You’re sitting at your desk, eating a perfectly delicious red grapefruit. You don’t normally eat grapefruit. Especially not at work. But 2011 is the year you’ll finally get fit and stay fit, and so all your snacks of CheezIts and chocolate are replaced by apples and green peppers. And grapefruit.
You’ve sliced it in half and set the halves before you. Carefully-placed slits free each fruit section from the rind. Generously-sprinkled Splenda sweetens their tartness. And yet, you laugh to yourself as the red fruit puckers your lips and squints your eyes.
First one half, then other. Piece by piece, you polish it off, knowing full well that co-workers may find you strange for choosing such an odd snack. They eye you from across the open room or walk past your desk, and you can almost hear their inner dialog about you and your grapefruit.

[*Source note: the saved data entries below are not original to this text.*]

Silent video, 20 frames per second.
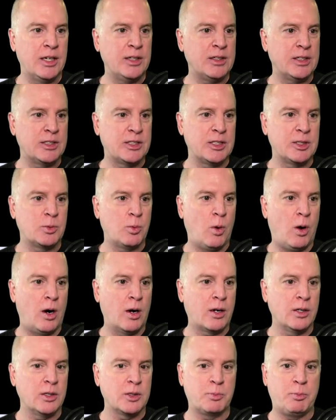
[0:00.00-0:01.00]
This is
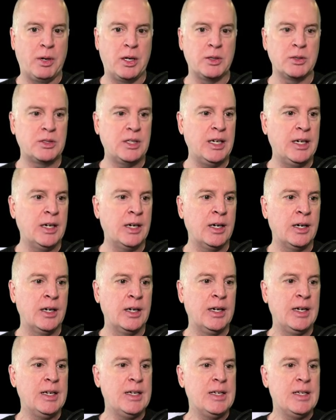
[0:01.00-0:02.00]
Walker's post here.
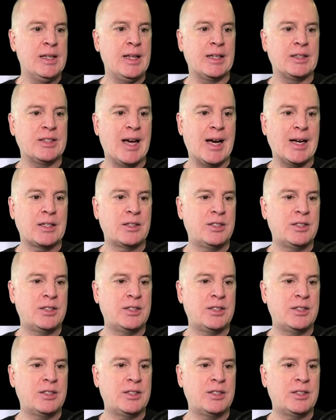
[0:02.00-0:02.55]
Exact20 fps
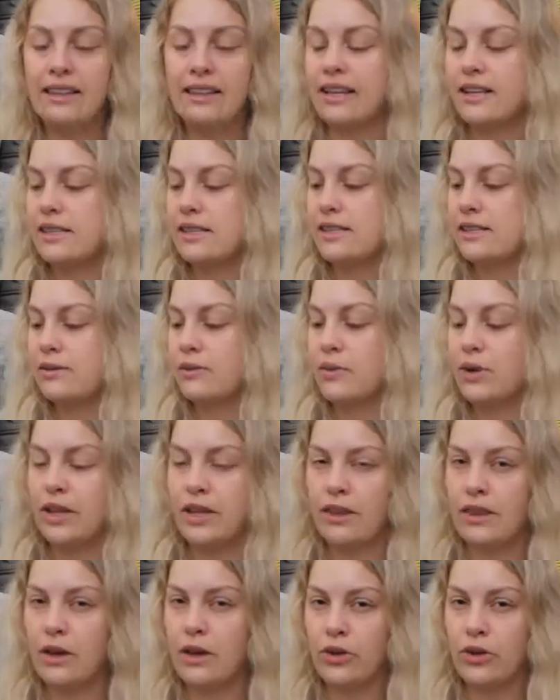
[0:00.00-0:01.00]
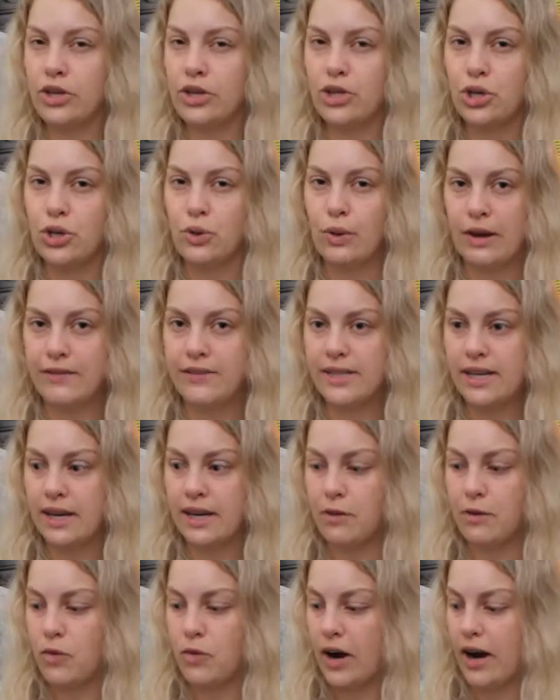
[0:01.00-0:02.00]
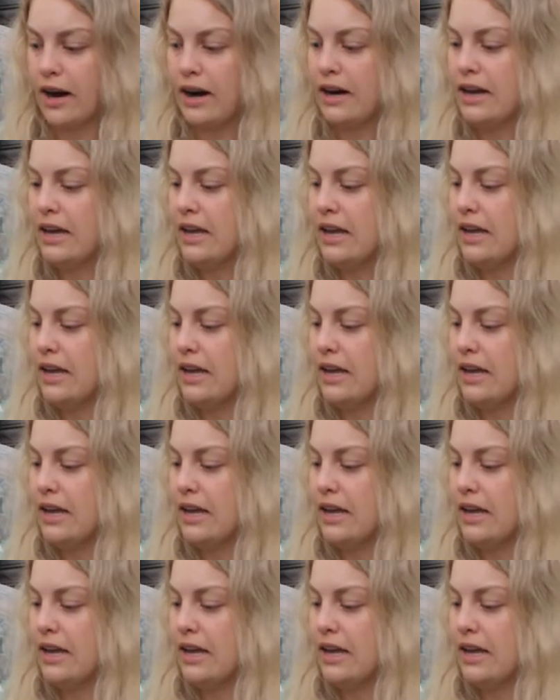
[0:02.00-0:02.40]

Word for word: That's really the only shoe I've seen him wear.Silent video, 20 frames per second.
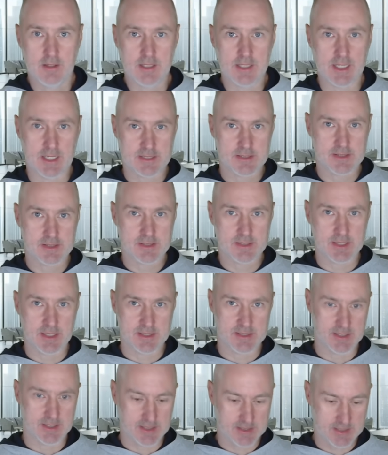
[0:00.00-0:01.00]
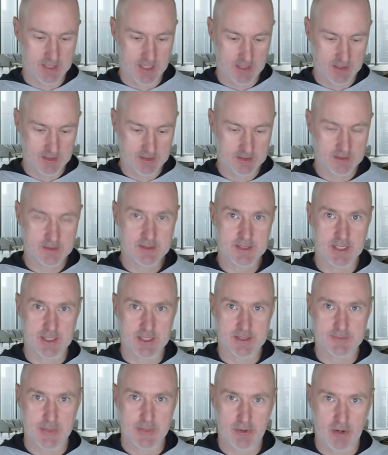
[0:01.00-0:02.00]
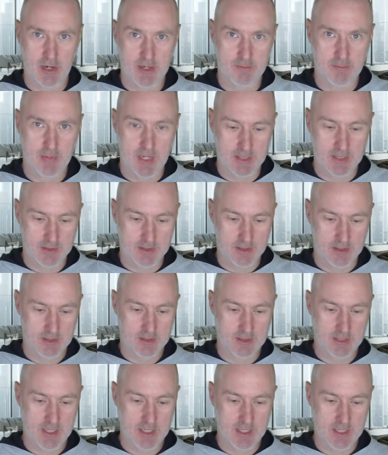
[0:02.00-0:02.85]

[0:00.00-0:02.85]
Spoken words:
Yes, it is, Kent. It takes me right back there.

Or maybe, you’re just being paranoid.
Once empty of their ruby fruit, the grapefruit halves sit before you, full of juice. Wonderful, tangy, healthy juice that would be drunk within the minute if you were in the privacy of your own home.
But you aren’t home. You’re at work, in a room with no barriers or blockades or cubicles. And your coworkers might see you.

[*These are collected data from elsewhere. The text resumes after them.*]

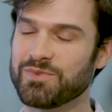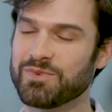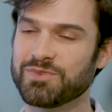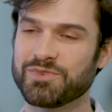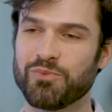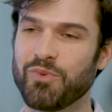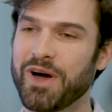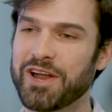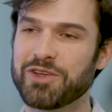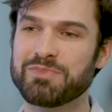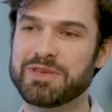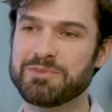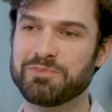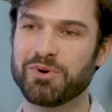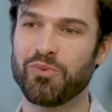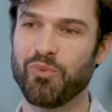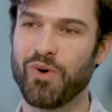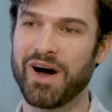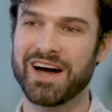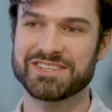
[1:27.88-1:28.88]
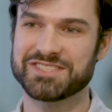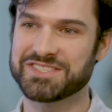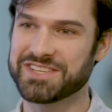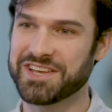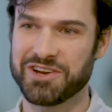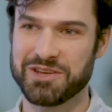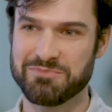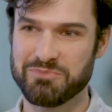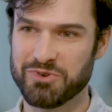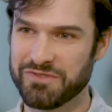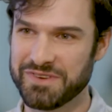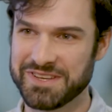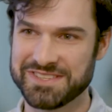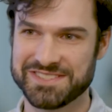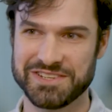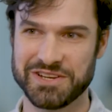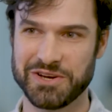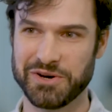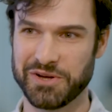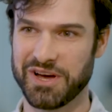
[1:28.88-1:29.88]
so why do people watch scary
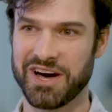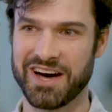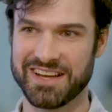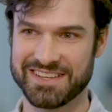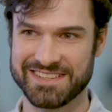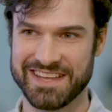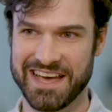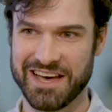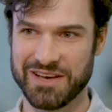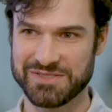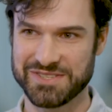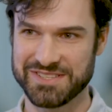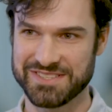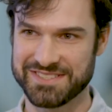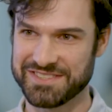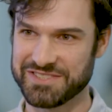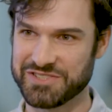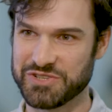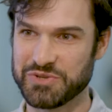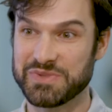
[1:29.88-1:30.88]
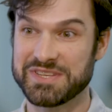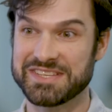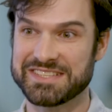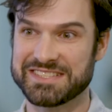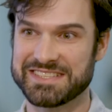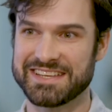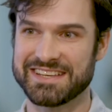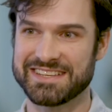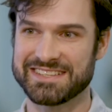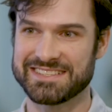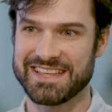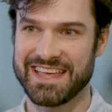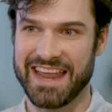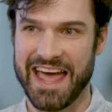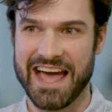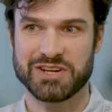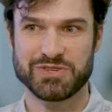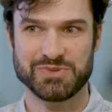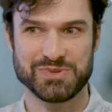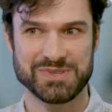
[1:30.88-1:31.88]
movies and go to haunted houses and do these things that
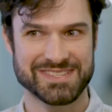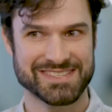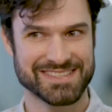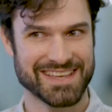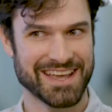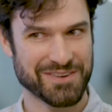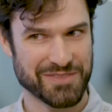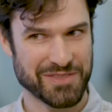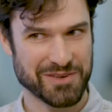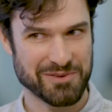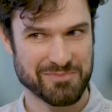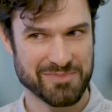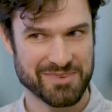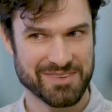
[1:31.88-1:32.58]
actually scare them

What do you do? Do you drink the juice or throw it away?
Do you remain true to your quirky self or do you follow social convention?
After a moment of deliberation and a glance over your shoulder, you drink. And it tastes lovely. Once you’ve wiped your mouth, you sit back and think about how excited you are that you have another grapefruit for tomorrow.
And how lucky your coworkers are that you had the office sense to squeeze the juice into a cup instead of sucking it straight out of the fruit’s shell like some kind of crazy person.